The text for the course is well-written and reasonably complete. For additional reading, browse through the QA805-QA807 section in the library, if the library still has any books. Check the preface and table of contents first, as elementary and advanced texts are randomly intermingled. In previous years we have used Introduction to Classical Mechanics by Atam Arya, and Analytical Mechanics by Fowles and Cassiday (edition 4, by Fowles, is terse but very good; later editions not so much). Somewhat more advanced texts include Classical Dynamics by Marion and Thornton and Classical Mechanics by Chow. Both present the same material at about a third-year level. Newtonian Dynamics by Ralph Baierlein is excellent, but also a little more advanced than Taylor. A classic graduate-level text is Classical Mechanics by Goldstein.

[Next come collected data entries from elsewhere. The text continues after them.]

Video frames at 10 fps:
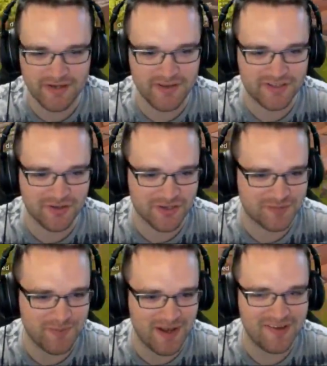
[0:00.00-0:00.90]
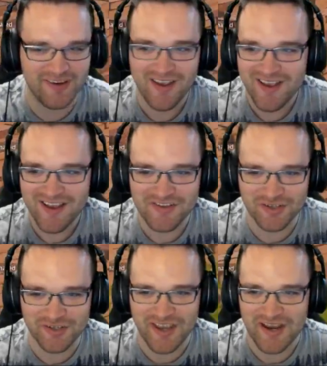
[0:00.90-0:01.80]
this
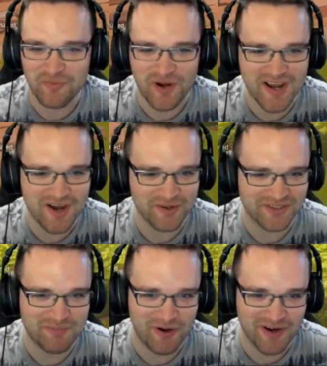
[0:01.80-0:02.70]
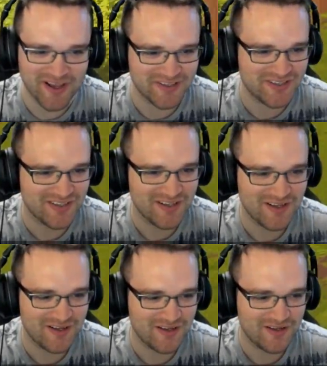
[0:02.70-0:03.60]
whole game right now is Paradise.
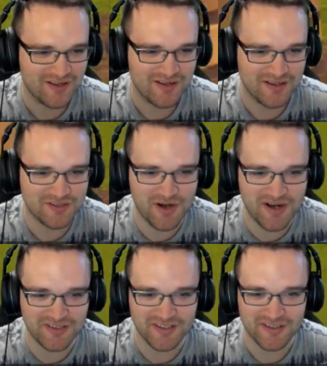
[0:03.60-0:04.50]
It's crazy.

A first-year Physics text (e.g., Serway, Knight, Young and Freedman, etc.) will be very helpful, particularly if it has been a few years since you took first-year physics. Try the QC21-QC23 section of a library. You may want to review the math you learned in first year (differential and integral calculus, complex numbers), so pull out your old math text, or borrow an older edition from the library.

Only the Casio fx-991 calculator may be used during tests and the final examination.

Exam, 50%
Midterm tests, 35%
Assignments, 15%
will be combined using a 100-point scale. We reserve the right to alter the weightings given above, provided it does not decrease a student's grade.

The final exam will be three hours long, during the December exam period. Two midterm tests will be held; dates and locations to be announced. There will be about eight or nine weekly assignments, 3 to 5 questions each. Students are expected to attend all lectures, take notes, and participate in discussions. From time to time, exercises or quizzes may be given during the lecture.

The instructor and university reserve the right to modify elements of the course during the term if necessary. It is the responsibility of each student to Avenue to Learn and the course website weekly during the term and to note any changes.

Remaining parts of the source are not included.